USDA May Increase Cattle Testing Beyond 40,000 Animals

 

The United States may increase testing of cattle for mad cow disease beyond the 40,000 animals it planned to sample in 2004, U.S. Agriculture Secretary Ann Veneman said on Thursday.

 

The administration has repeatedly said it plans to test about 40,000 cattle this year, double the number checked in 2003 for the brain-wasting disease. Veneman, speaking to reporters at the USDA's annual agriculture outlook conference, left the door open for even more testing.

 

"We're committed to the 40,000, and we may be going beyond that," Veneman said. She did not elaborate.

 

The Bush administration is under growing pressure from Congress, academic experts and trading partners to expand its mad cow testing program after the first U.S. case was discovered in Washington state in December.

 

The Republican-led House Government Reform Committee on Tuesday urged the USDA to test the brains of all adult cattle too sick or injured to walk, called downers, as recommended by an international review panel.
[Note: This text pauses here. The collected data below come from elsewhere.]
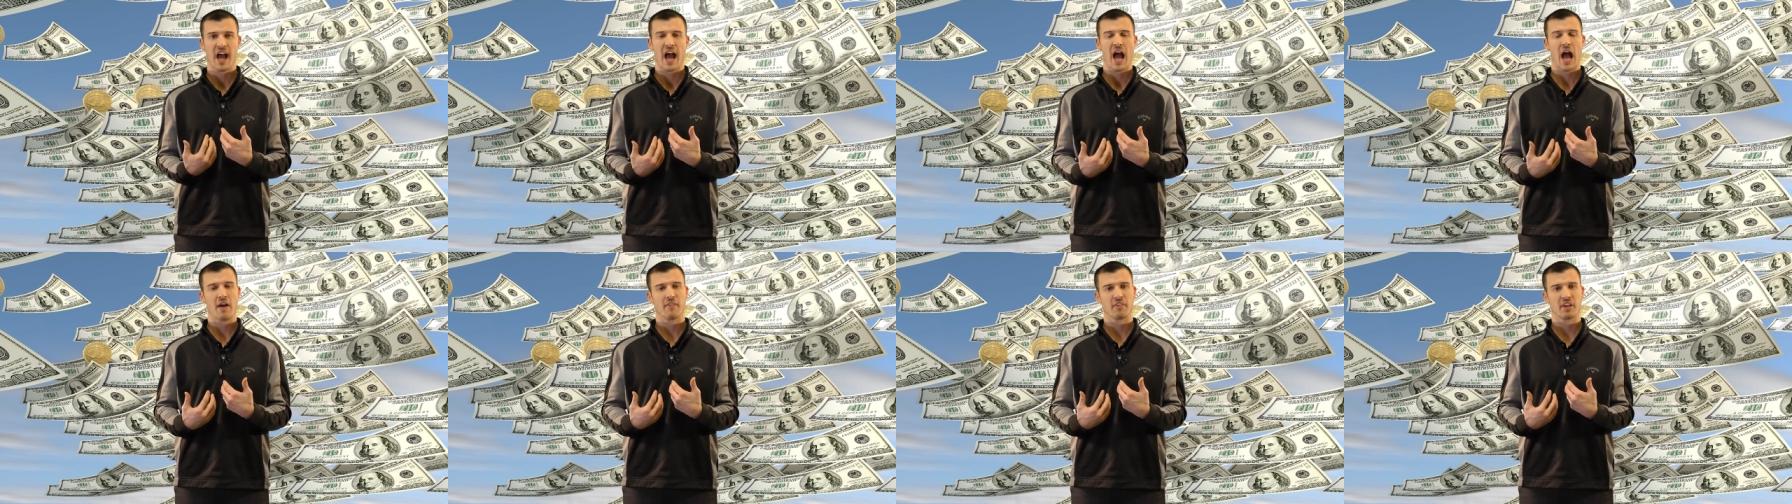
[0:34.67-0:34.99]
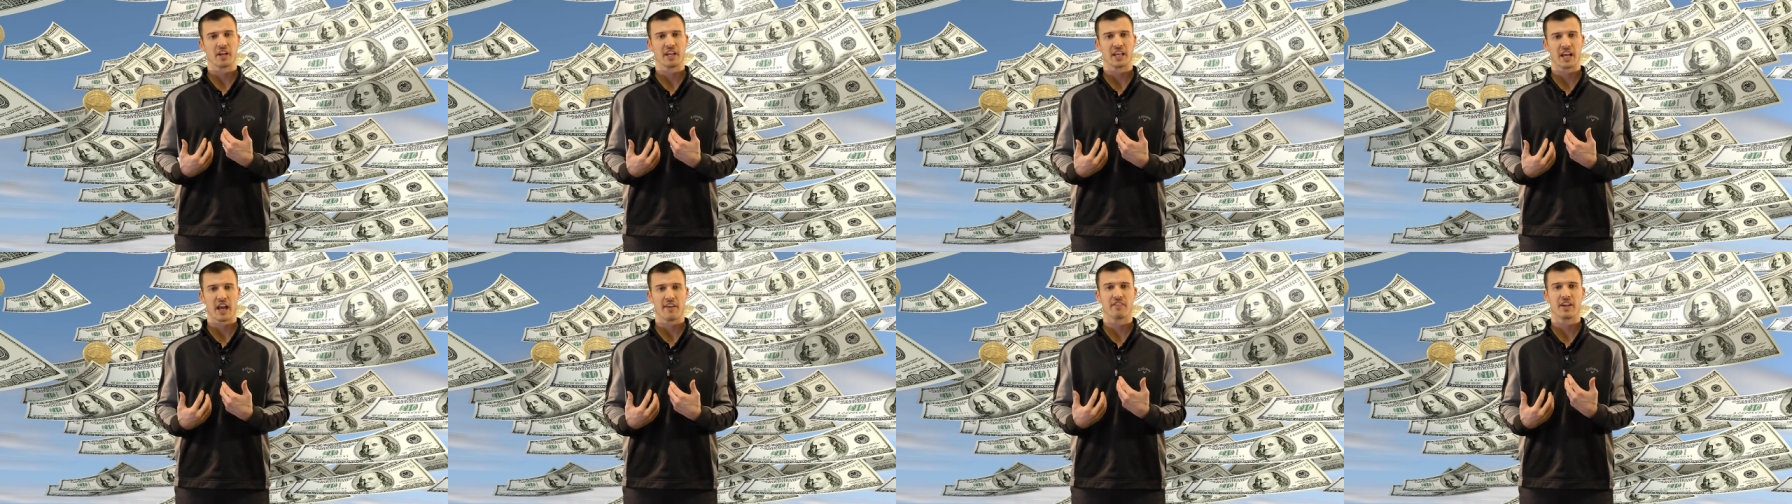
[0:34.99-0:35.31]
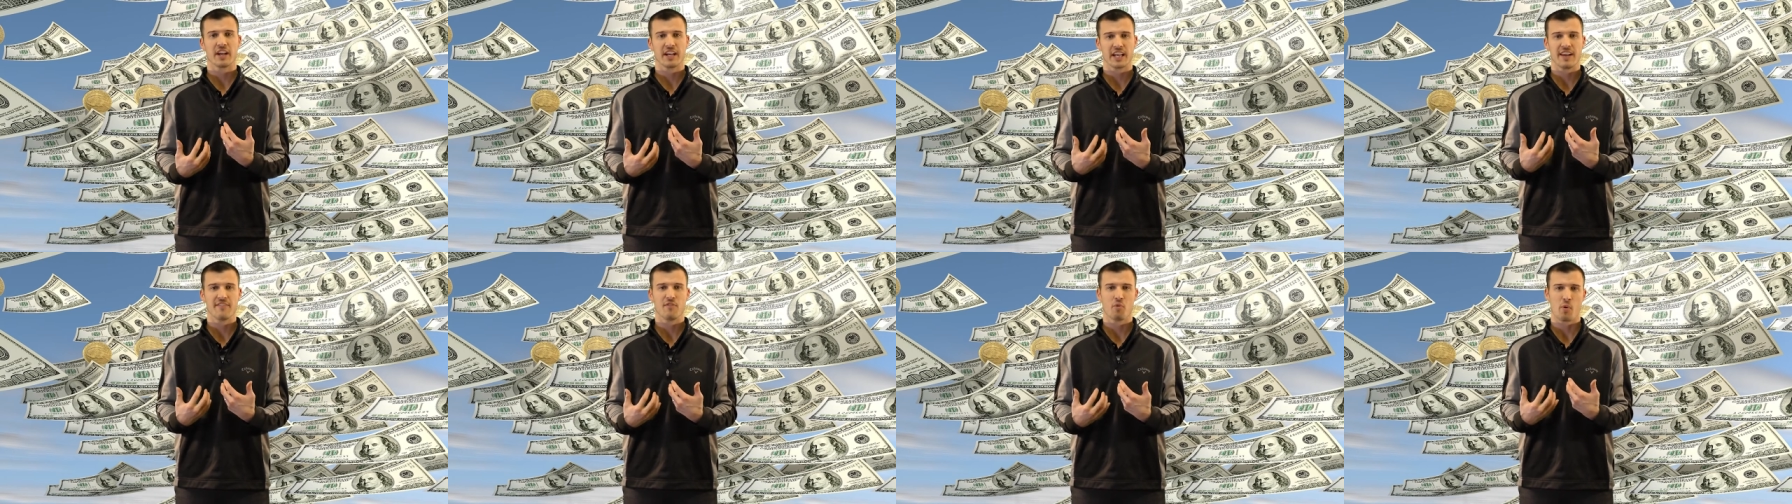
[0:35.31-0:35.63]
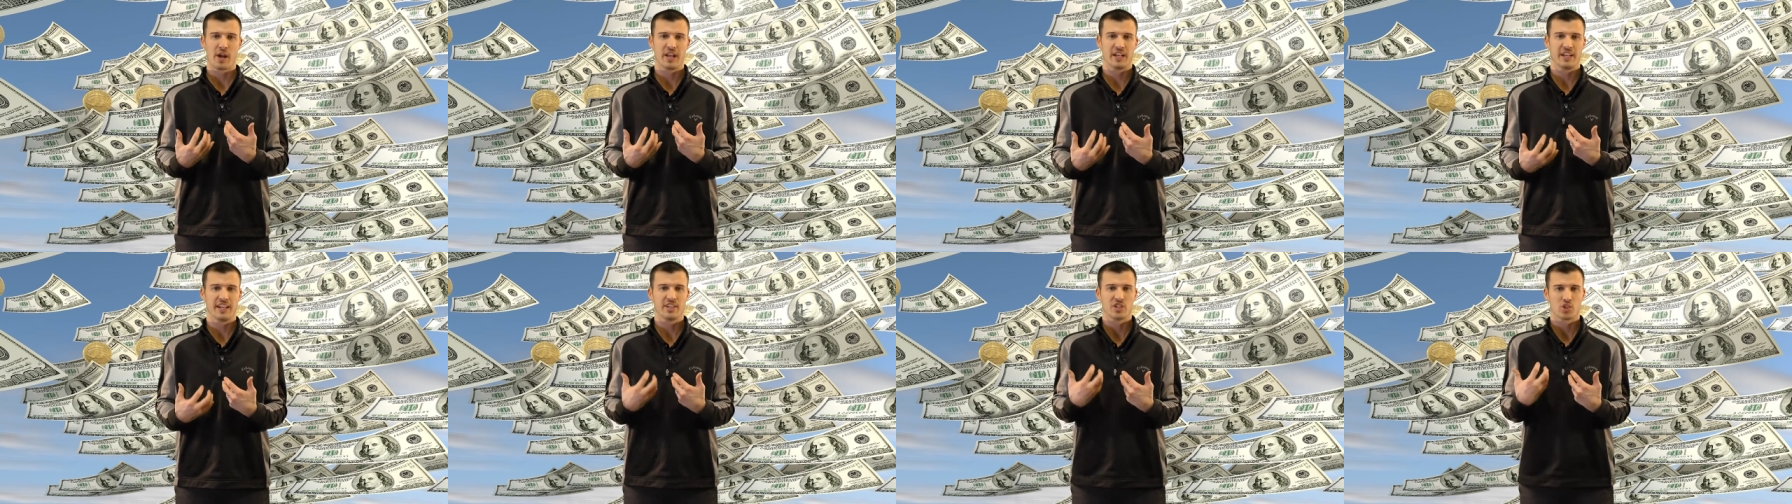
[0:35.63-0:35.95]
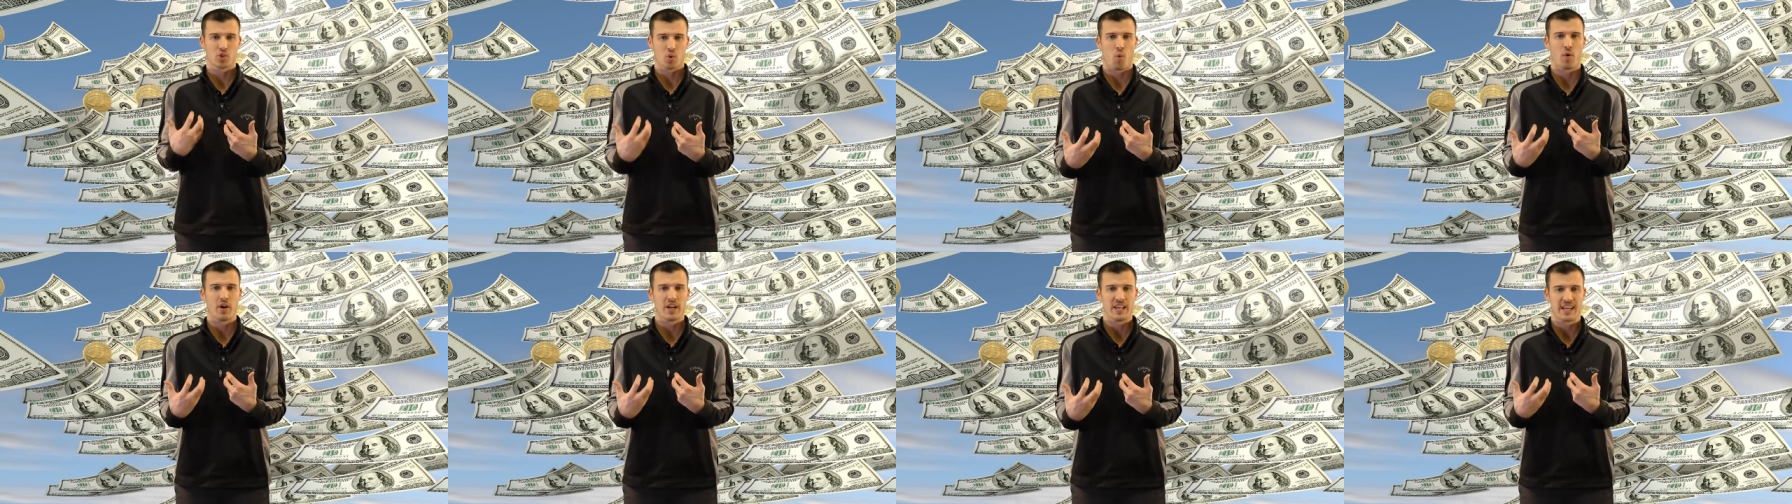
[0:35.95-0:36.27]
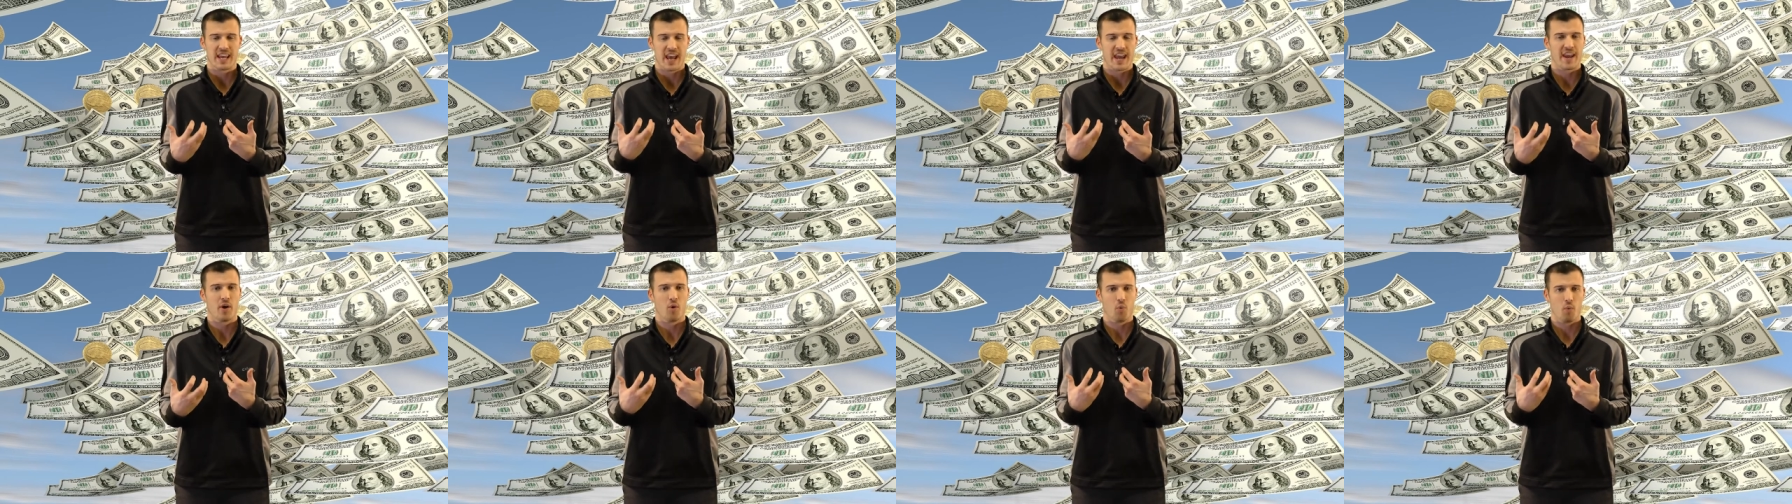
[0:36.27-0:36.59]
I've got to, I've got to give away at least twenty
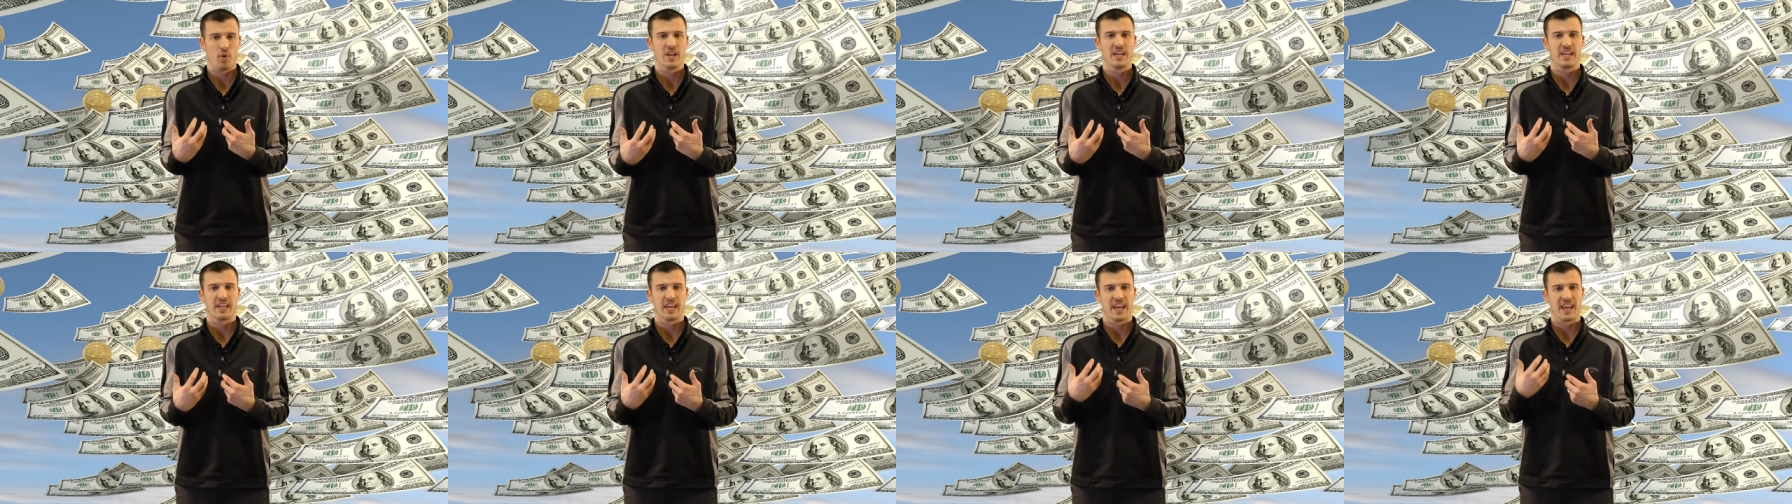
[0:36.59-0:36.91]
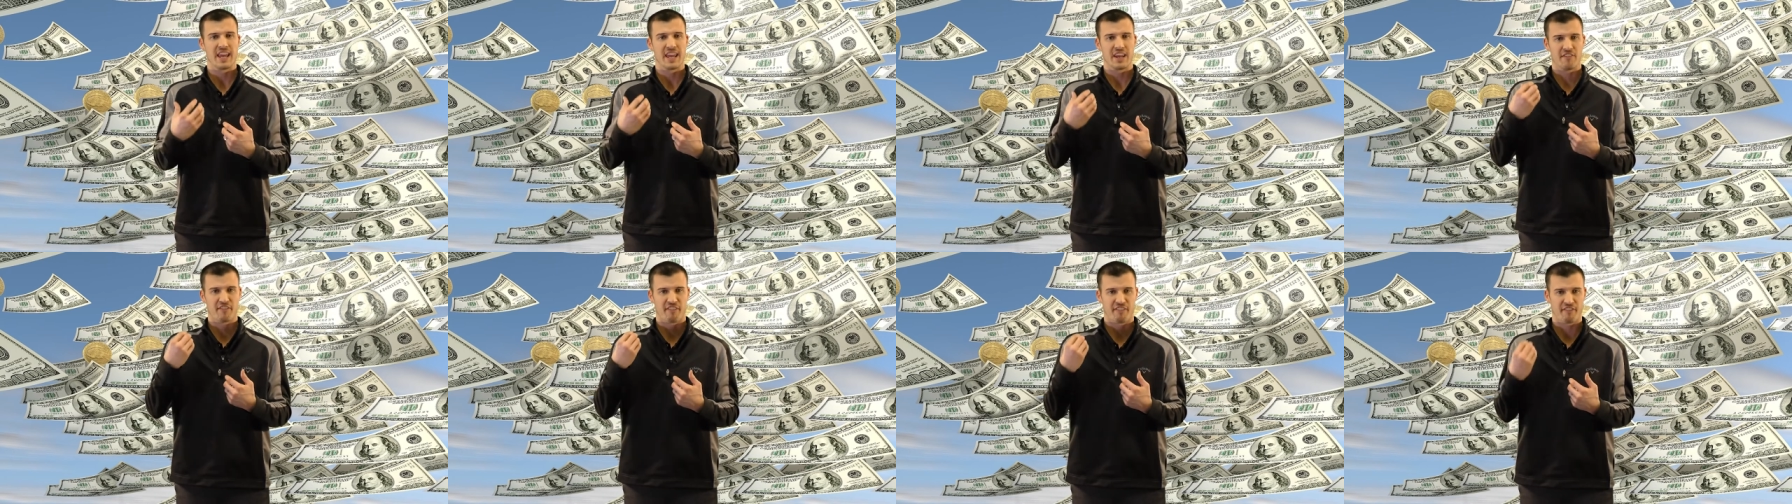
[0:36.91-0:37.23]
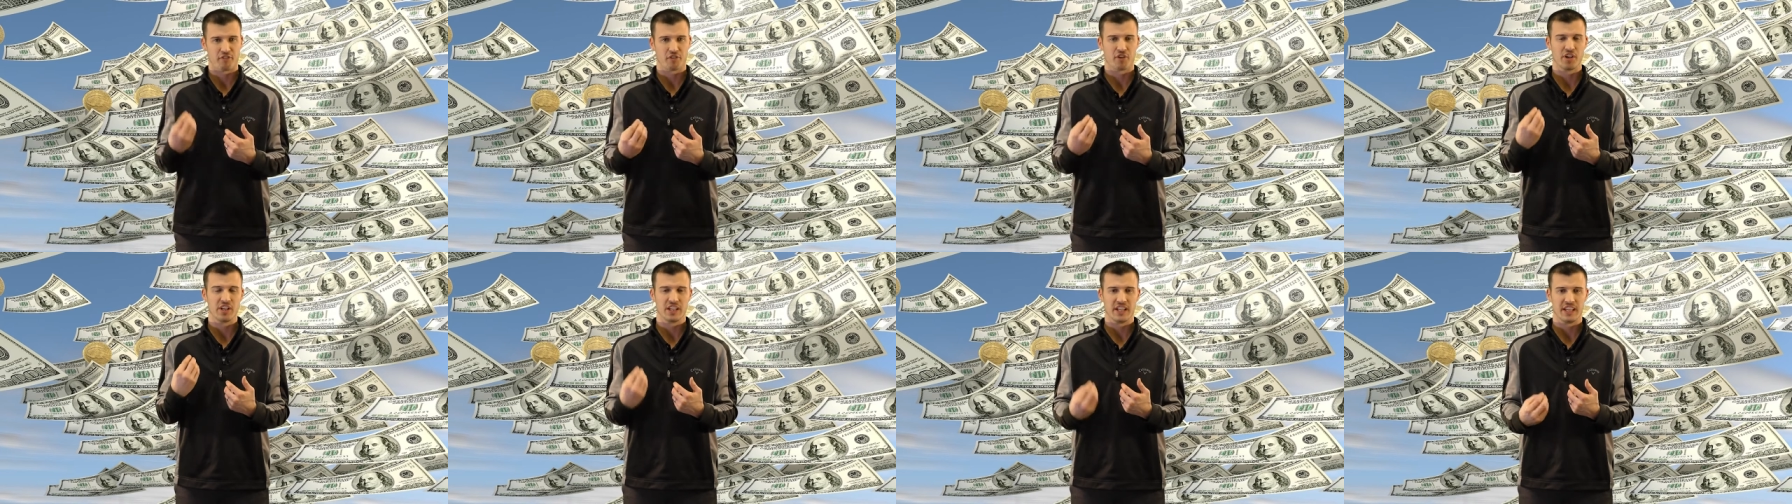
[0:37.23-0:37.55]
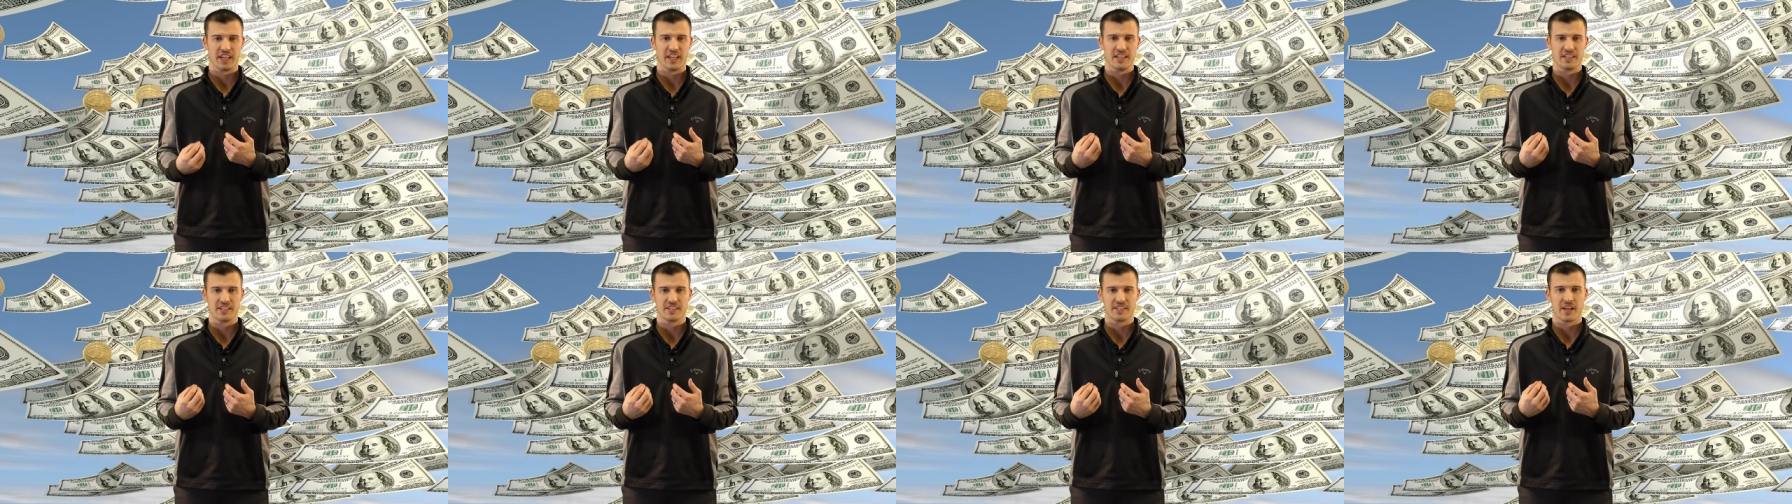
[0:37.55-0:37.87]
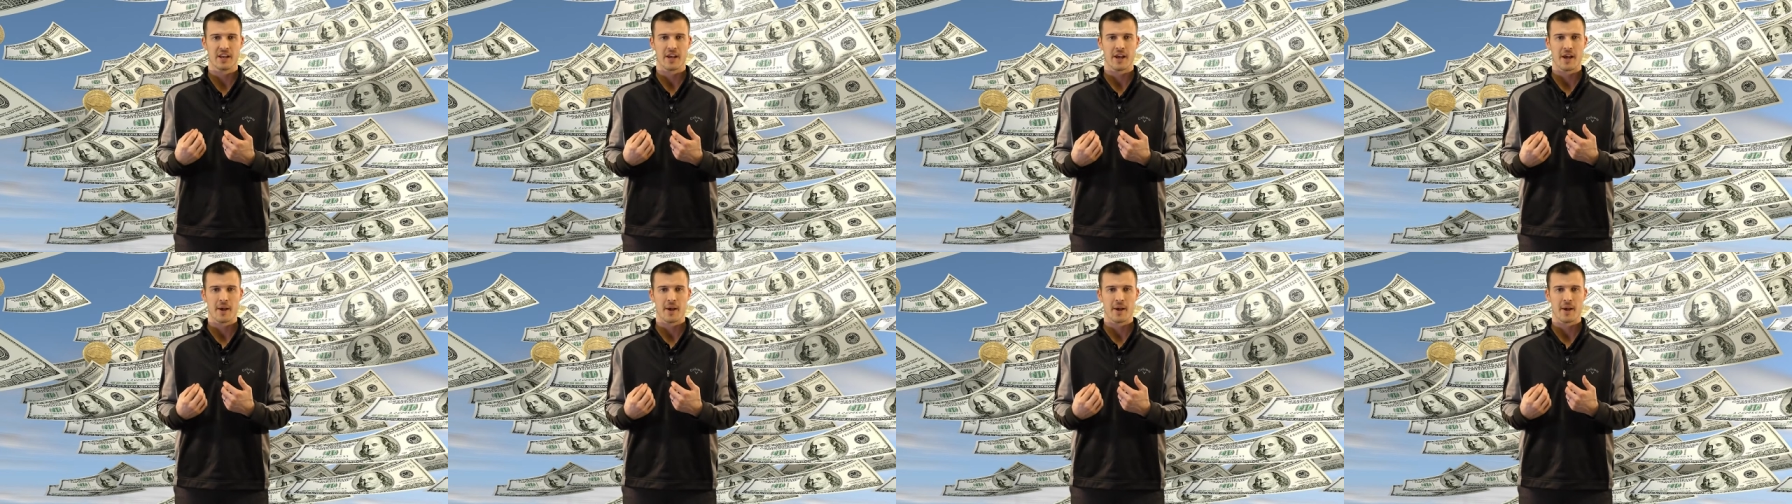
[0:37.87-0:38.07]
K a week in free leads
Out of 35 million U.S. cattle slaughtered annually, an estimated 200,000 fit into that category.

 

The international panel said earlier this month that there was a "high probability" for more mad cow cases in the United States and recommended a package of new safeguards.

 

Veneman said the panel's recommendations were under consideration, and the USDA would decide on its next actions in the "near future."

 

The House committee expressed concern about the effectiveness of USDA's testing program after questions were raised about how officials discovered the mad cow case in the United States last year.

 

Three Washington state officials that handled the infected cow at the slaughter plant in early December say the cow was not a downer animal as the USDA has repeatedly asserted. But a USDA veterinarian at the plant said the cow was unable to walk.

 

"Our veterinary records from the veterinarian at the plant clearly state that the cow was a downer," Veneman said. She added that the USDA's office of inspector general was looking into the conflicting views about the cow's health.

 

Japan, the top buyer of U.S. beef, has indicated it wants the USDA to follow its example and test all cattle for mad cow disease. U.S. government and industry officials have rejected the approach, saying it is costly and unnecessary.

 

Veneman also said the USDA was reviewing Tokyo's request to lift the U.S. import ban on Japanese beef shipments due to its own discovery of mad cow disease.